Polder van wereldformaat

Droogmakerij de Beemster in Noord-Holland is een schoolvoorbeeld van hoe Nederlanders grote delen van hun land hebben drooggelegd. Deze zeventiende-eeuwse droogmakerij is opgezet om het bedreigende binnenwater De Beemster om te zetten in vruchtbare en winstgevende landbouwgrond. Om het woeste meer kwam een stevige dijk van 42 kilometer lang en daar omheen werd een ringvaart gegraven. Vervolgens begonnen 43 windmolens met het leegpompen van het meer. In 1612 viel De Beemster droog en kon de inrichting van de polder beginnen. Er werden wegen aangelegd, wegsloten en kavelsloten gegraven en boerderijen gebouwd. Dat alles gebeurde volgens een ordelijk en strak geometrisch patroon. Aan deze rationele verkaveling en inrichting heeft De Beemster zijn roem te danken. Droogmakerij de Beemster is sinds 1999 werelderfgoed.

 

Voorraadkamer van de stad

Evenals de aanleg van de grachtengordel was De Beemster een megaproject waarmee enorme investeringen gemoeid waren. Er was echter een belangrijk verschil: bij de aanleg van de grachtengordel droeg het stadsbestuur in eerste instantie het risico van de hoge kosten voor het opkopen van de grond en het graven van de grachten. Het geld voor de inpoldering van het Beemstermeer daarentegen, was in zijn geheel afkomstig van particulieren. Een groep draagkrachtige Amsterdamse kooplieden richtten de Beemster Compagnie op. Drijvende kracht achter dit particulier initiatief waren de van origine Antwerpse broers Dirck en Hendrick van Oss.). De gebroeders hadden hun fortuin vergaard met gedurfde handelsactiviteiten op de Levant (gebied ten oosten van de Middellandse Zee), Rusland en het Verre Oosten. Dircks zoektocht naar nieuwe markten bracht hem ertoe om in 1602 een van de medeoprichters en grootaandeelhouder van de Vereenigde Oostindische Compagnie (VOC) te worden. Dit leverde hem in de jaren daarna flinke winsten op. Als ware durf-kapitalisten gingen Van Oss en zijn broer op zoek naar nieuwe investeringsmogelijkheden. In onze tijd hadden de broers Van Oss ongetwijfeld geld gestoken in de ontwikkeling van het internet, destijds was de landaanwinning van De Beemster een niet minder hachelijk avontuur.

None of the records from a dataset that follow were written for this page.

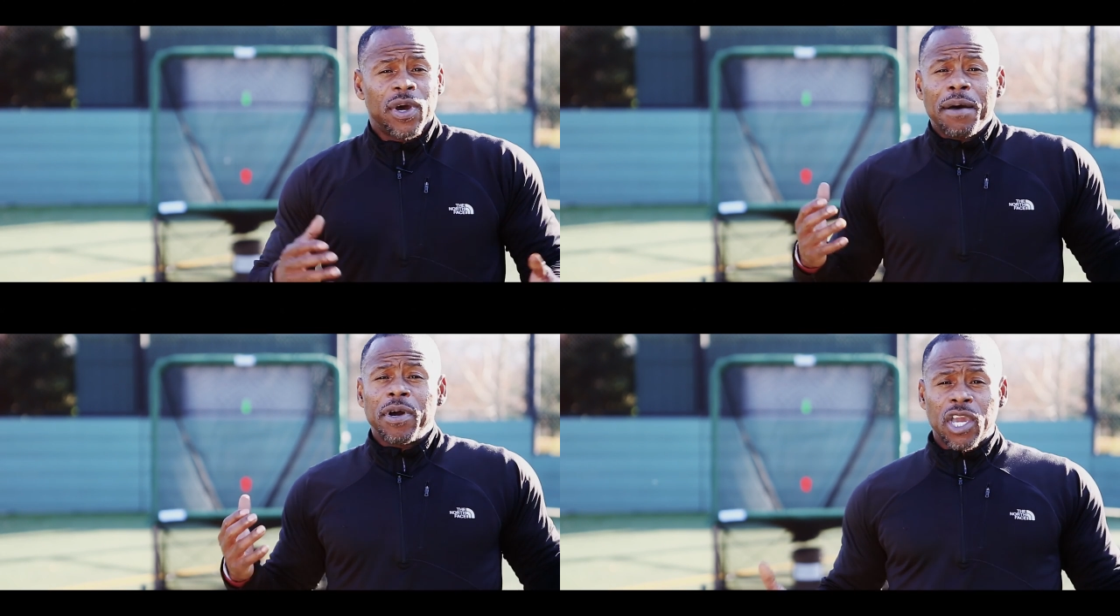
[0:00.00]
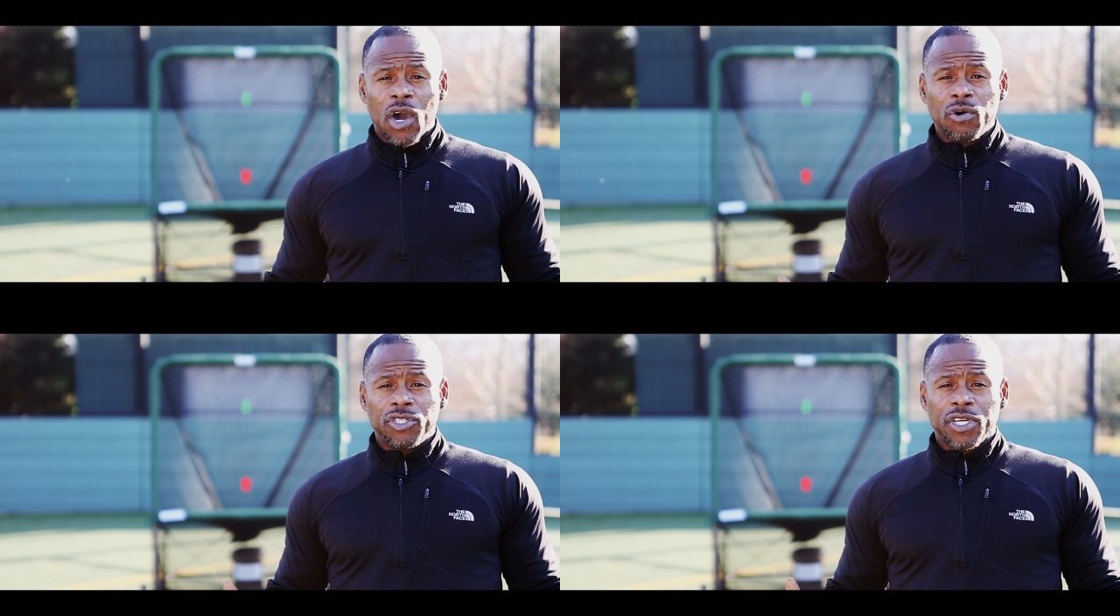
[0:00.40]
when I'm a
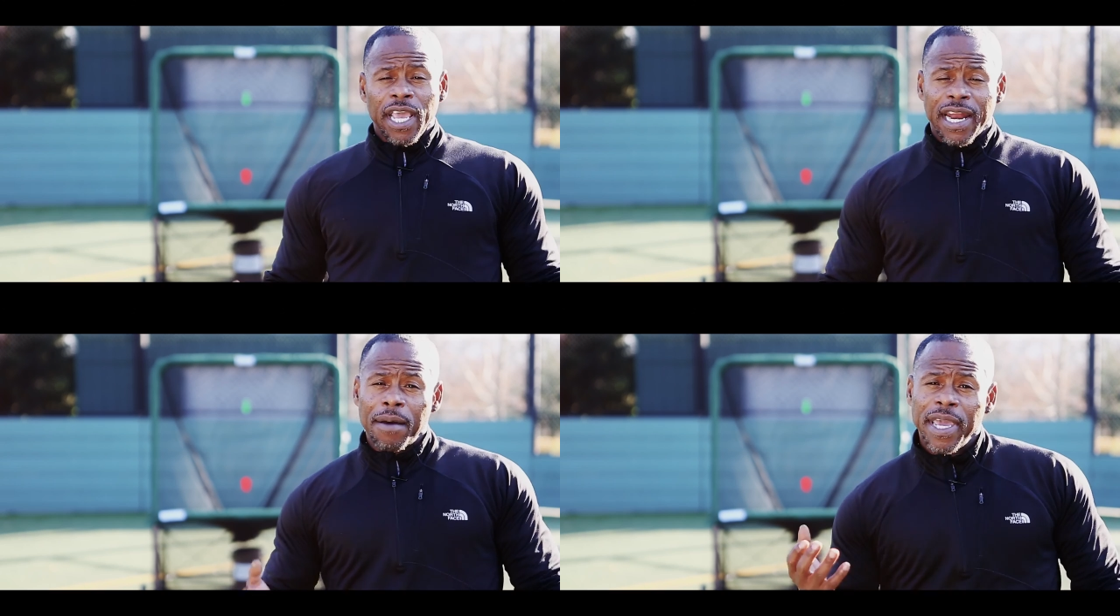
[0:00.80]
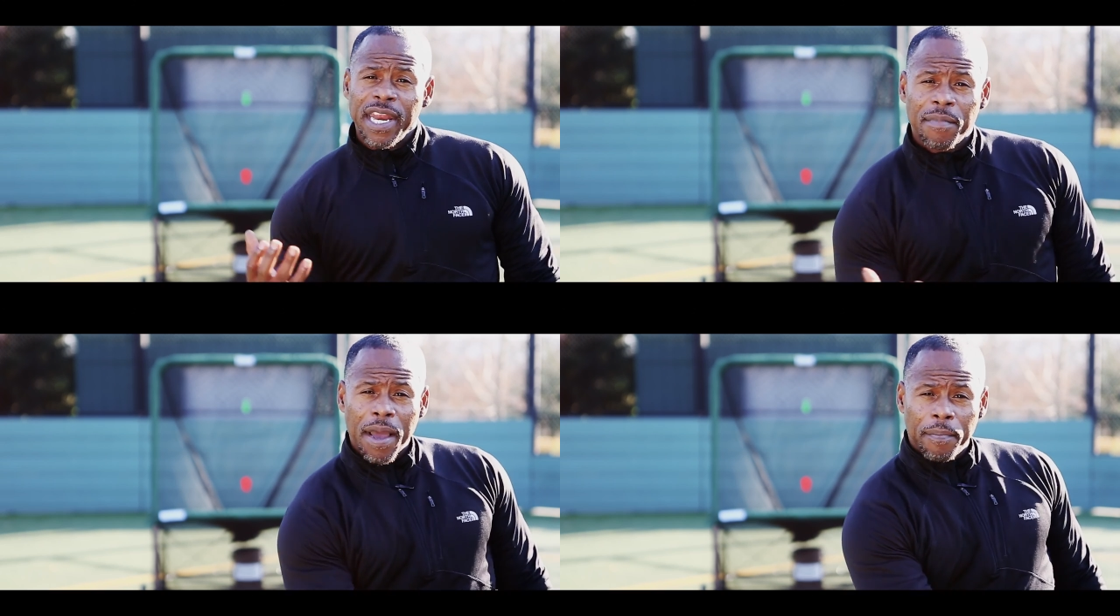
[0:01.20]
coach and I'm
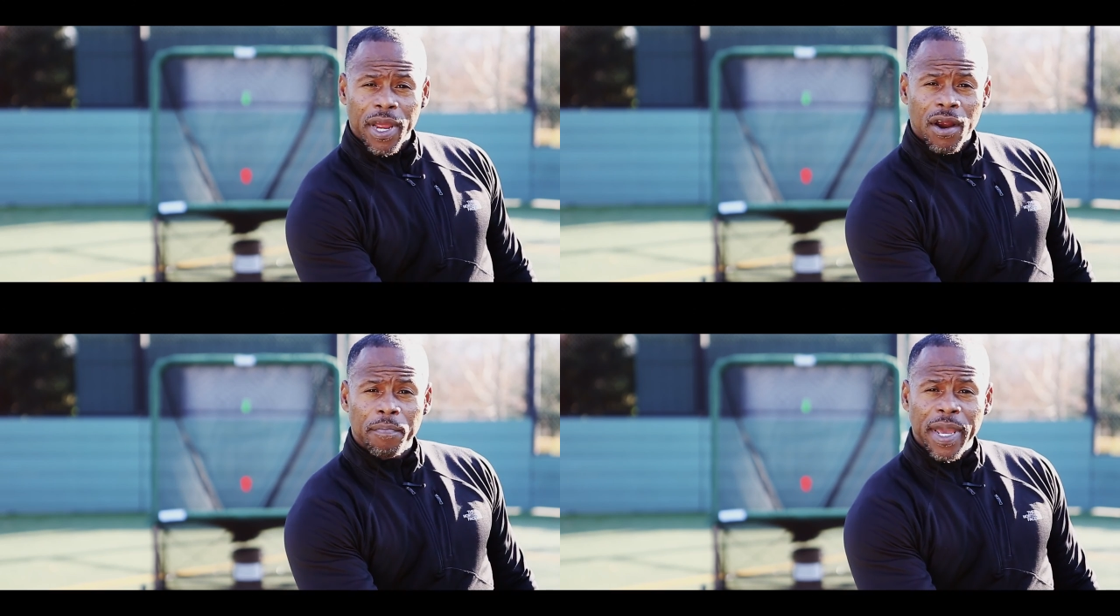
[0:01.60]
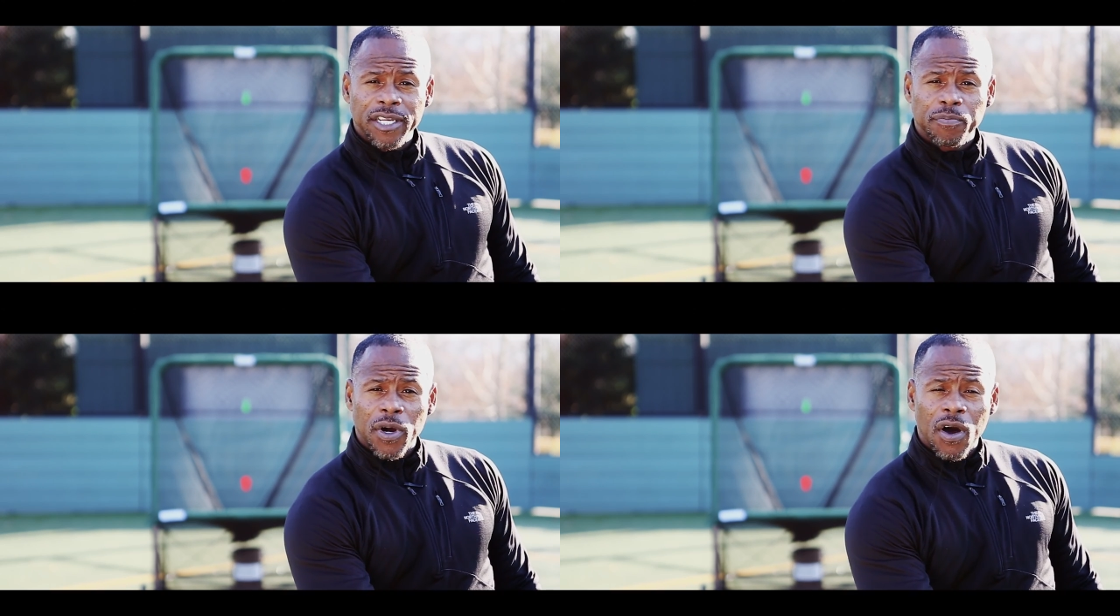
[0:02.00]
hitting my player a
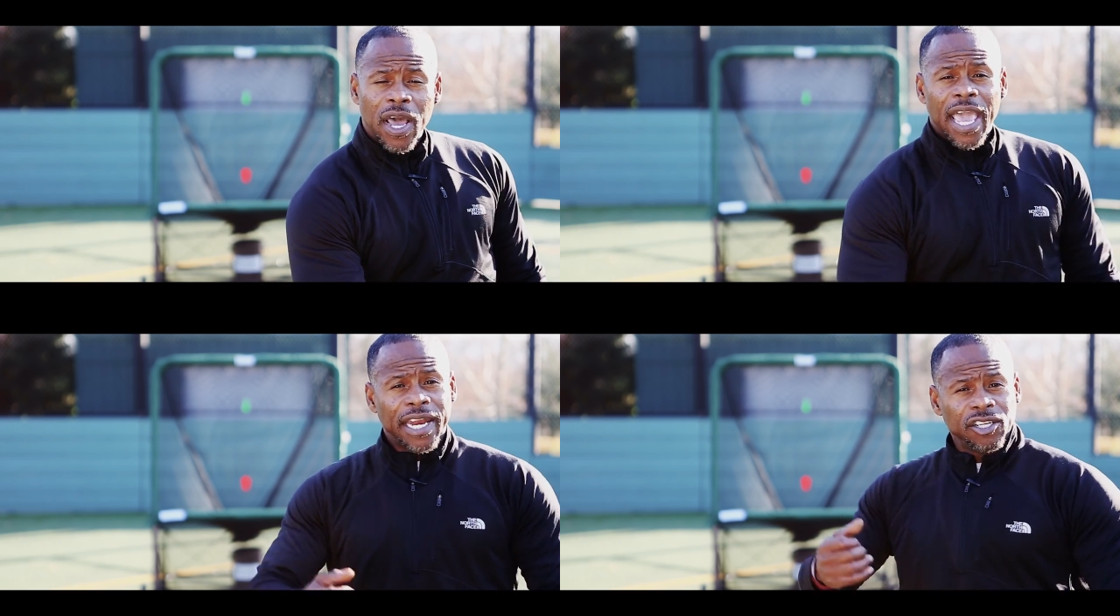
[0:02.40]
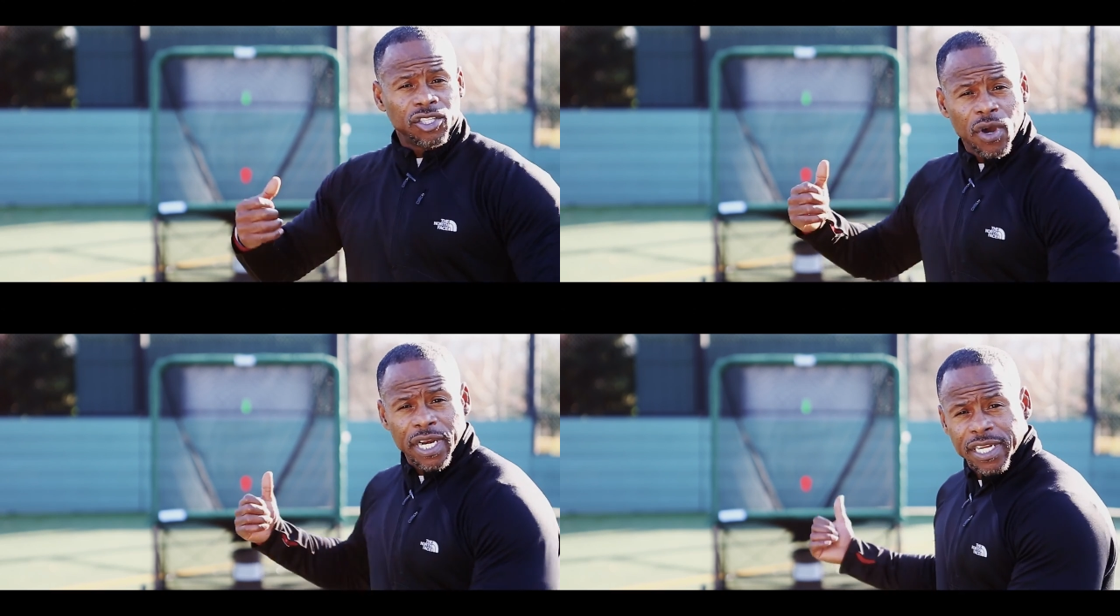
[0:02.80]
baseball and he's
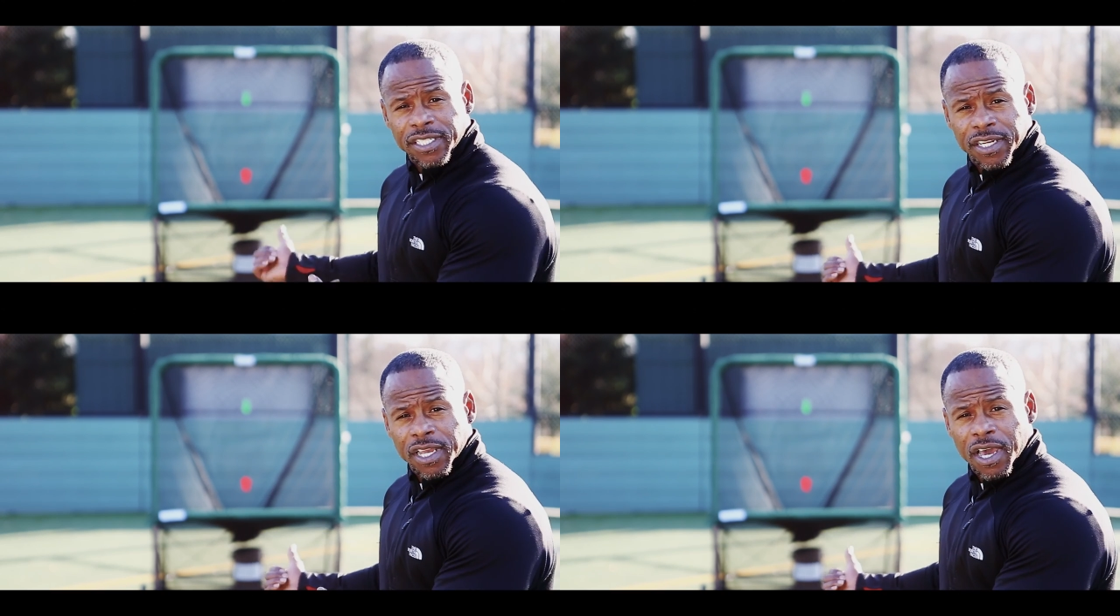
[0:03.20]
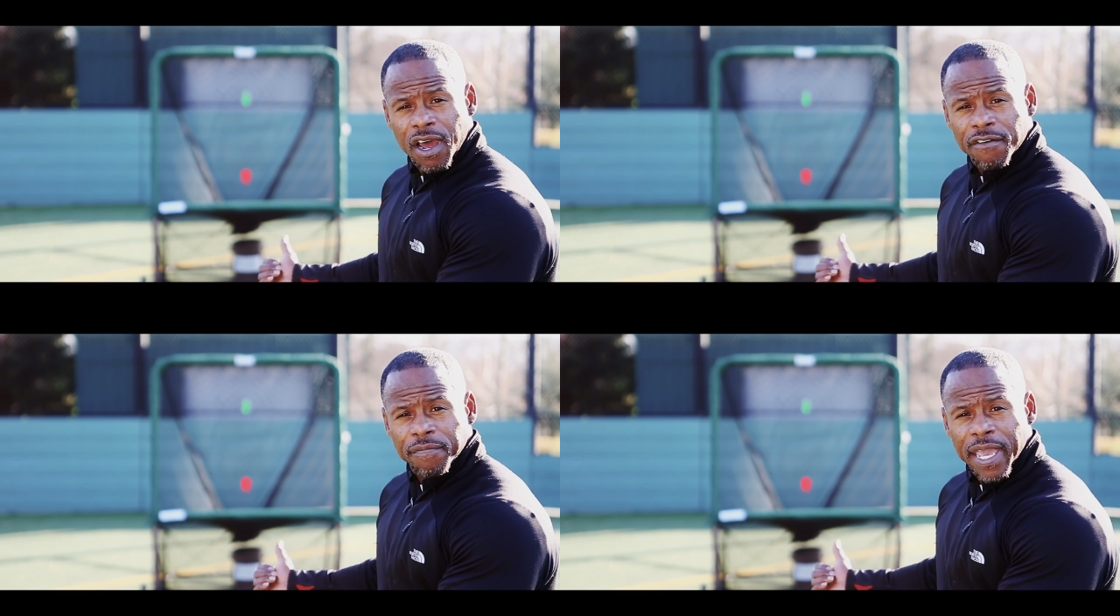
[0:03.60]
throwing it into the
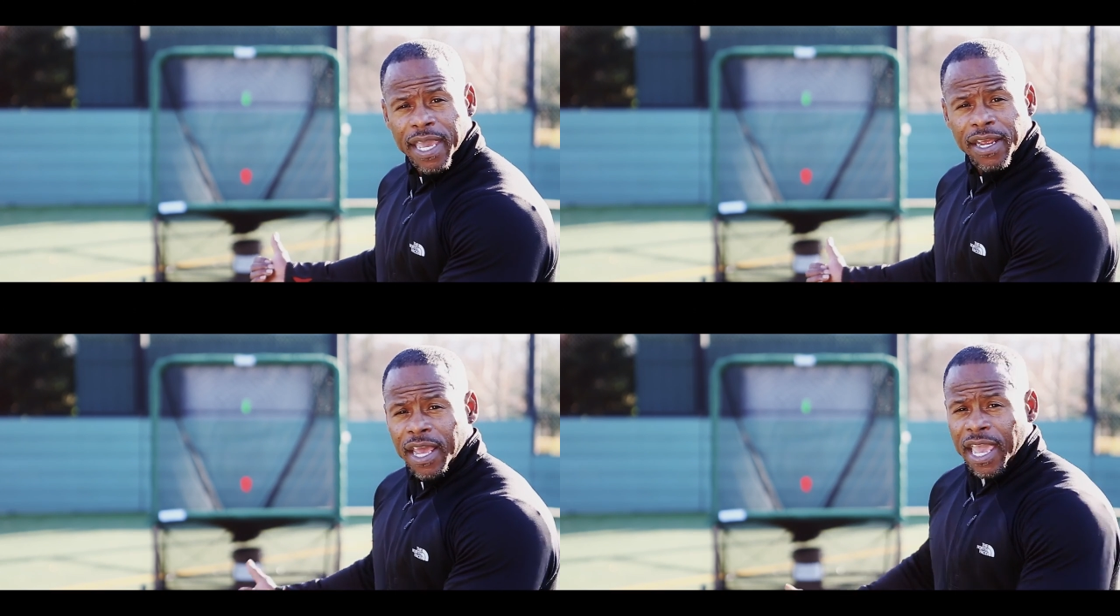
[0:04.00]
cutoff man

Al snel bleek de grond van De Beemster erg vruchtbaar en koeien hadden het uitstekend naar hun zin op het malse Beemstergras. Door de goede opbrengsten was De Beemster een belangrijke schakel in de voedselvoorziening van het snel groeiende Amsterdam. De voedselprijzen stegen mee met de bevolkingsaanwas, waardoor agrarische grond een stuk meer opbracht dan voorheen. De verkoop van grond in De Beemster bleek uiterst lucratief en binnen enkele jaren hadden de investeerders hun geld al ruimschoots terugverdiend. Niet zonder overdrijving gold De Beemster in de Gouden Eeuw als de “voorraadkamer van Amsterdam”.

 

Achtertuin van de stad

Een aantal leden van de Beemster Compagnie had eveneens een dikke vinger in de pap bij de totstandkoming van de grachtengordel, die een jaar na het droogmalen van De Beemster zou beginnen. Niet toevallig zou Lucas Sinck hebben gewerkt aan het ontwerp van de Grachtengordel. Beiden plannen blonken uit in regelmaat, harmonie en efficiëntie. Het rechthoek domineerde zowel het stratenplan van de grachtengordel als de droogmakerij. De makers van De Beemster zagen de droogmakerij niet alleen als een nuttig productielandschap, maar ook als een oord om te ontspannen, als achtertuin van hun stadse leven. Als in de zomer de stank van de vieze grachten niet meer te harden was, trokken de rijke kooplieden naar hun landhuizen, waarvan een aantal in De Beemster was gelegen. Door de goede bereikbaarheid over water en land was men binnen een paar uur in de aangename buitenlucht. Door deze dubbelfunctie besteedde men extra aandacht aan de inrichting van het landschap. Bomenrijen werden geplant langs de rechte wegen en stolpboerderijen kregen fraaie voorgevels.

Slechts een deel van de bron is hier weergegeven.